━━ Data provided ━━

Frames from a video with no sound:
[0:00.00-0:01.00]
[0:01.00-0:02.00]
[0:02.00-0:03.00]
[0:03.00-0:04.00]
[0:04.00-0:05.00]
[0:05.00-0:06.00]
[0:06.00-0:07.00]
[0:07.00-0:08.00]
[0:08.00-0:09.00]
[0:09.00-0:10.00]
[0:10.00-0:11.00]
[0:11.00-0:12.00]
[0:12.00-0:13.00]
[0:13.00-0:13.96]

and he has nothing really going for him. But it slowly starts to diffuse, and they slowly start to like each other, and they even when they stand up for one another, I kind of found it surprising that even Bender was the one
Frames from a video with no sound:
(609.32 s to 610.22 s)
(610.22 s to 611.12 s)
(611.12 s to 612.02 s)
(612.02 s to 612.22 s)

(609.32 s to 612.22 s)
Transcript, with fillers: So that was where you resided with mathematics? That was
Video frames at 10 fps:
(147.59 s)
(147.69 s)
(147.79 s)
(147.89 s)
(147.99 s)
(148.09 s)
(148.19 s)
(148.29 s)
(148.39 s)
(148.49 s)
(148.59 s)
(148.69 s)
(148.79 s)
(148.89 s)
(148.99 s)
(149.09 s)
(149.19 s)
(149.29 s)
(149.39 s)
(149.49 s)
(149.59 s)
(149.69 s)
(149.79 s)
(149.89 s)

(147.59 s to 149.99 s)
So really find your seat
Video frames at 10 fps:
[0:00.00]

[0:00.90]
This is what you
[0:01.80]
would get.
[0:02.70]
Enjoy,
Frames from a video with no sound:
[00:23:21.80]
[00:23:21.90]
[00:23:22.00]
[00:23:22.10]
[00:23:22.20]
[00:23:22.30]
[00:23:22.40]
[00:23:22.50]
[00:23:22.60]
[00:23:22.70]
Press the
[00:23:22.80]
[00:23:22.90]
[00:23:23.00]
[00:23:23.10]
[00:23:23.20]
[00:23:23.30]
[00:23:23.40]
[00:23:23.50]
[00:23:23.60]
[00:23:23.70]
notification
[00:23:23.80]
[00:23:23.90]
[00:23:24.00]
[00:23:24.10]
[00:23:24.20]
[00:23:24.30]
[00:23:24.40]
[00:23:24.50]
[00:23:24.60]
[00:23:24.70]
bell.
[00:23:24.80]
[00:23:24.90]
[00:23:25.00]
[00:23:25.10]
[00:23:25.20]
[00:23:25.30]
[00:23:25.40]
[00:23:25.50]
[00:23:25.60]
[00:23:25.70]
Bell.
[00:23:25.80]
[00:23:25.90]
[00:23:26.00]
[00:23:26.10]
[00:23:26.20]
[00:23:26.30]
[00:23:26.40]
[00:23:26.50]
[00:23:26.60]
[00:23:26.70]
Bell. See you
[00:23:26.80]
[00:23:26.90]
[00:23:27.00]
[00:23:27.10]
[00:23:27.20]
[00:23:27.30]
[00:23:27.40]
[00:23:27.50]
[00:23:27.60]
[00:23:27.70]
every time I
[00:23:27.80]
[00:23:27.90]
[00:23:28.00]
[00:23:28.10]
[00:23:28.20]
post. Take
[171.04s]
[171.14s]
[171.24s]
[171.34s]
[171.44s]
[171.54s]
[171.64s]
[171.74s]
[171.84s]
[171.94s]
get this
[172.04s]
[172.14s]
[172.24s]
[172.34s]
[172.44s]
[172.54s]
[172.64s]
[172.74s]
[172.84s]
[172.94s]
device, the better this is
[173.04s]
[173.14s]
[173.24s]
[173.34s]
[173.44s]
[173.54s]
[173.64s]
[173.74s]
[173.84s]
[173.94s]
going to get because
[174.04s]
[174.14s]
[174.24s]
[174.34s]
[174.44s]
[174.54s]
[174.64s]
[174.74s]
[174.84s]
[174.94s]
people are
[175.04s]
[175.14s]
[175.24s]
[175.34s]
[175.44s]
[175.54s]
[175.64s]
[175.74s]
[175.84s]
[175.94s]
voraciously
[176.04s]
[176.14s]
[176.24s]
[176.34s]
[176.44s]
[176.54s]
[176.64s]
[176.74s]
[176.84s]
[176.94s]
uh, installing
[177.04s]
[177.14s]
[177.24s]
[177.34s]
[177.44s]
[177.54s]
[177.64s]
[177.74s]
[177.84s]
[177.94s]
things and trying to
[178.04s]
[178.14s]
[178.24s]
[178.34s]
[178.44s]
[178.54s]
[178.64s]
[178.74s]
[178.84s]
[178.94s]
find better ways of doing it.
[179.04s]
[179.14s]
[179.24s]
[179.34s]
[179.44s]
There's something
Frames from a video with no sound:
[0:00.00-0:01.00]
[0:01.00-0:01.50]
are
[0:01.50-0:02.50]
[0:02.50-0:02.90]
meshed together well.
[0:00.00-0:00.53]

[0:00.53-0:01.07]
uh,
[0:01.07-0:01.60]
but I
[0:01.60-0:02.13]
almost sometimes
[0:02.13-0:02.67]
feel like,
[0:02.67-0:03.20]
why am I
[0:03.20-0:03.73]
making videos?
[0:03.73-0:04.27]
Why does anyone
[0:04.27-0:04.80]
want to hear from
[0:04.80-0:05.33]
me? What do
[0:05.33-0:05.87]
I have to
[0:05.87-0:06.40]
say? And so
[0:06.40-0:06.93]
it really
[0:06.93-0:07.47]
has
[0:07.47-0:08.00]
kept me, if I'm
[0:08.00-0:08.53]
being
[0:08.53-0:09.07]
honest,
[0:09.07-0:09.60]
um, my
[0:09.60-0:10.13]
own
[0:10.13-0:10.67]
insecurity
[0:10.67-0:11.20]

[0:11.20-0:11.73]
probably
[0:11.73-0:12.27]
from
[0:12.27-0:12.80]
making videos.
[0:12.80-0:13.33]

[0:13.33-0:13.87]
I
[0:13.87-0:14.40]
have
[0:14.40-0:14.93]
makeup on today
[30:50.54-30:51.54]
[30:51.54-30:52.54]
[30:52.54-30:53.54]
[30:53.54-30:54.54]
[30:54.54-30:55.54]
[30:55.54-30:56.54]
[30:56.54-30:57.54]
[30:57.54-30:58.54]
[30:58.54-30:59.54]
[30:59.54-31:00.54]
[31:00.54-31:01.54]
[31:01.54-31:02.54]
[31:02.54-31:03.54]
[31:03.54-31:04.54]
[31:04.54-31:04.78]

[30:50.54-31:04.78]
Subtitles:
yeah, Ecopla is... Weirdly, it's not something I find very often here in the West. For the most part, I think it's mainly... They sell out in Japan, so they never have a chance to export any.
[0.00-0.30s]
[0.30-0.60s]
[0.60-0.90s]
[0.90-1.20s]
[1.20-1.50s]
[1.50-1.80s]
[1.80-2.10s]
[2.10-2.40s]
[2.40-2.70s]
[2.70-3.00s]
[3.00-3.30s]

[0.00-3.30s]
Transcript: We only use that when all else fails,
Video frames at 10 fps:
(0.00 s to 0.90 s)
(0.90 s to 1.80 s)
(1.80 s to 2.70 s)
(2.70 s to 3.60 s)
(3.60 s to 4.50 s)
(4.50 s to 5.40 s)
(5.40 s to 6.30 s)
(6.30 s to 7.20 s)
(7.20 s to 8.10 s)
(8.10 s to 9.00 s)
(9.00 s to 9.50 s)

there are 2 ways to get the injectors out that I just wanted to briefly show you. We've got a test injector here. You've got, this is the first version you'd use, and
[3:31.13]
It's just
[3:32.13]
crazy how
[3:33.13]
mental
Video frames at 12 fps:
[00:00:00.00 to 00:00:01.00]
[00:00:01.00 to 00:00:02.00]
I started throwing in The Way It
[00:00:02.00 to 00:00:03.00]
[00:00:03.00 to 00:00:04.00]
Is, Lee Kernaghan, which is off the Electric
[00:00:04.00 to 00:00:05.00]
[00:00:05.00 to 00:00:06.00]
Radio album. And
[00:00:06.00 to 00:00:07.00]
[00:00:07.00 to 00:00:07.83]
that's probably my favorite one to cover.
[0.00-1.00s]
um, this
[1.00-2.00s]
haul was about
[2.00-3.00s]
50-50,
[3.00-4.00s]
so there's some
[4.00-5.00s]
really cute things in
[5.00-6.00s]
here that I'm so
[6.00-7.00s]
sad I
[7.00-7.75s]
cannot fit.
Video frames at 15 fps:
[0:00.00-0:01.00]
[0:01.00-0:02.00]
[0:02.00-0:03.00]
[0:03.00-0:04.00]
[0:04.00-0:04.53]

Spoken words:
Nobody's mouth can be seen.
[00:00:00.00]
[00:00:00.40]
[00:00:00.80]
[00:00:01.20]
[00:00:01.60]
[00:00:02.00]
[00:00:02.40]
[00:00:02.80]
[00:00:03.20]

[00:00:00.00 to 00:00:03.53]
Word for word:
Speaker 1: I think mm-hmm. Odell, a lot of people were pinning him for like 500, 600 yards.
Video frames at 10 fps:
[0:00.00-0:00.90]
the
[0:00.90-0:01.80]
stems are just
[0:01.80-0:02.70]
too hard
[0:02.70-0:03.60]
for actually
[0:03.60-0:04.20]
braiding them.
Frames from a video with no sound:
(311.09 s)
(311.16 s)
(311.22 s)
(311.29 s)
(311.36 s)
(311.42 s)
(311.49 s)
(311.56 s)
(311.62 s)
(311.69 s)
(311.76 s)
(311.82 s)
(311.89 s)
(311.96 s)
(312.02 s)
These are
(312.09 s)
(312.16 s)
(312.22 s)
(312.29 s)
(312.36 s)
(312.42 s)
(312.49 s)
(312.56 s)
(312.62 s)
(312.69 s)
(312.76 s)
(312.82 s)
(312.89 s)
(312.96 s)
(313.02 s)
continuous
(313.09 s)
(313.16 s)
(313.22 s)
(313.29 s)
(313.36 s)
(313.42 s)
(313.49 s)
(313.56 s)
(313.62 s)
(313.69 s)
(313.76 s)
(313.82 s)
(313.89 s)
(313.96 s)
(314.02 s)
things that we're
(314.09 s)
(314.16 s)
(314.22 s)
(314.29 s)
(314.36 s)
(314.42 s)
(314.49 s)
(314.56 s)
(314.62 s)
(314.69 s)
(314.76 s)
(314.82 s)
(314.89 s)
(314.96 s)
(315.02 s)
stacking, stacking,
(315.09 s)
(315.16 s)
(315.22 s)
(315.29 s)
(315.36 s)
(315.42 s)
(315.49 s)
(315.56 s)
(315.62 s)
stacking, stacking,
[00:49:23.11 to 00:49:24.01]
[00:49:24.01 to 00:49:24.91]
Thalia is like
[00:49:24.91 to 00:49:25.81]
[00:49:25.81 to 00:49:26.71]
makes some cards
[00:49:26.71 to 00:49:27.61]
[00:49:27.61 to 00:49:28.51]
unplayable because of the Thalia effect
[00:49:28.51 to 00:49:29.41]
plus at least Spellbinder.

━━━

» **Directions for this task**
Go through the records above, find each line with the string "Transcript", and copy it.

» **Task solution**
Transcript, with fillers: So that was where you resided with mathematics? That was
Transcript: We only use that when all else fails,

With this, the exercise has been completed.